# Rifle River Recreation Area Rustic Cabin Experiences



## LakevilleLaker (Jan 4, 2010)

Please share your experiences with me as I am contemplating stay in one of their six cabins this summer.

posted using Outdoor Hub Campfire


----------



## PerchPatrol (Mar 31, 2006)

I stayed at the Grebe Lake Cabin twice - once with a group of buddies in the winter for ice fishing. Had a blast. A great time. The cabin was rustic, as advertised, but comfortable.

The second time I brought my family. My son, who has asthma, had an attack as soon as he set foot inside the cabin.
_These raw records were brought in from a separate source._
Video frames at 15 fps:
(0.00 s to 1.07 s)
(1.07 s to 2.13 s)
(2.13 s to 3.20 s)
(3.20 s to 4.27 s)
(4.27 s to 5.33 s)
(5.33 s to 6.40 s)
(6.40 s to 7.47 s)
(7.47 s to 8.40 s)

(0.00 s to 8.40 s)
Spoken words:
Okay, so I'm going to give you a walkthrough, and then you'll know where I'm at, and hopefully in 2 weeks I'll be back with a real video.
Something set him off immediateley. Fortunately, we had a pop-up there that he could stay in.

Other than that, I enjoyed it and would recommend it.


----------



## Red Beard (Apr 28, 2010)

Nice place. Cabins are good, and they get you away from the crazies up at the campgrounds. There is a little of everything there. Lots of trails, fishing, canoeing, and swimming. The cabins are set way back off the main trail and all have gated drives.
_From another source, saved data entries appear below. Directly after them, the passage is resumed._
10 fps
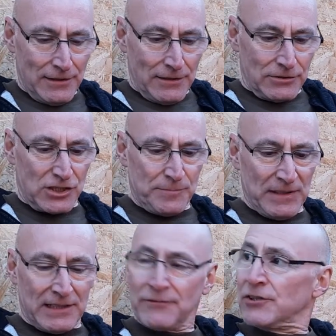Just been
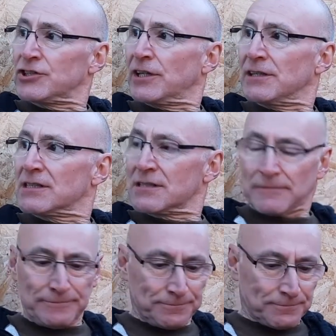giving the chickens
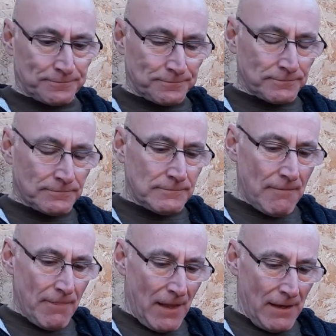
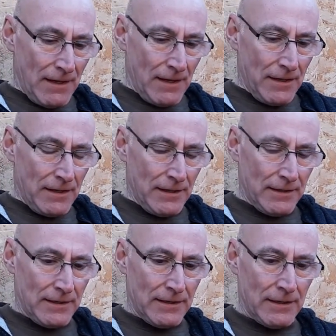a
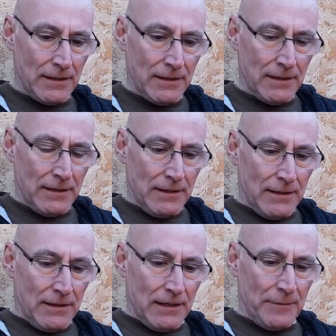
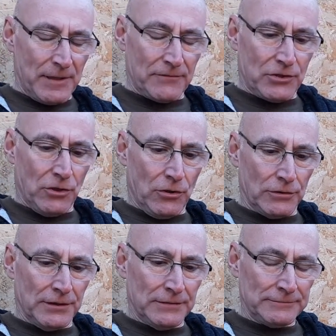bit of corn.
If you go, check the drawers in the cabin for notebooks. The notebooks have stories from previous guest, some stories are pretty entertaining. 
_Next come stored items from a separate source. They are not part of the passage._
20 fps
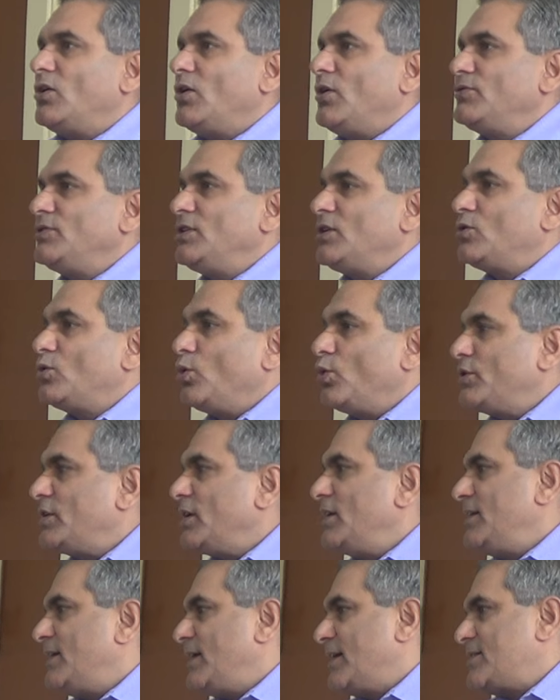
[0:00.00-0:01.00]
of the
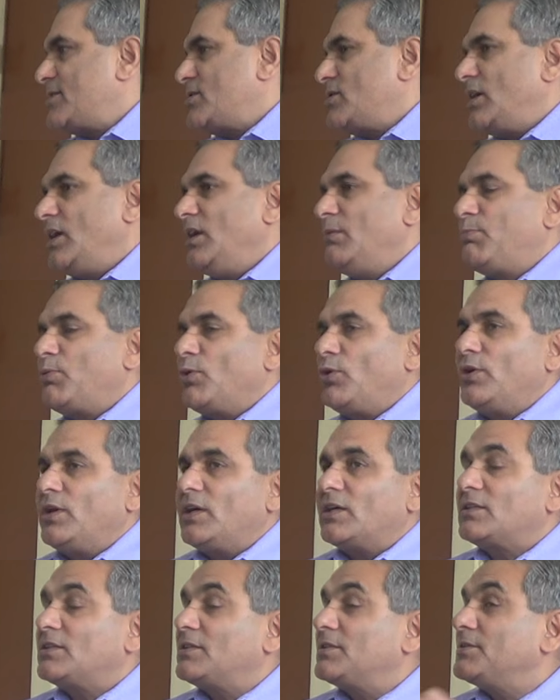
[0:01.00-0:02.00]
cotton textile
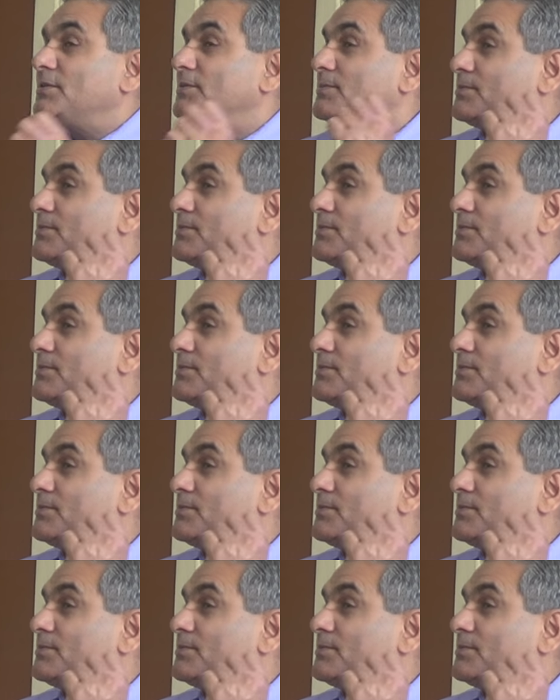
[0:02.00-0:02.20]
product,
Outdoor Hub mobile, the outdoor information engine


----------



## LakevilleLaker (Jan 4, 2010)

Any suggestions on a specific cabin?

posted using Outdoor Hub Campfire


----------



## Red Beard (Apr 28, 2010)

I think grebe and scaup are my favorites because they sit way back and it's quiet. 
If your bringing kids and want to canoe I would look at Devoe or pines cabin. This puts you a little closer to the larger lakes and beaches.


Outdoor Hub mobile, the outdoor information engine


----------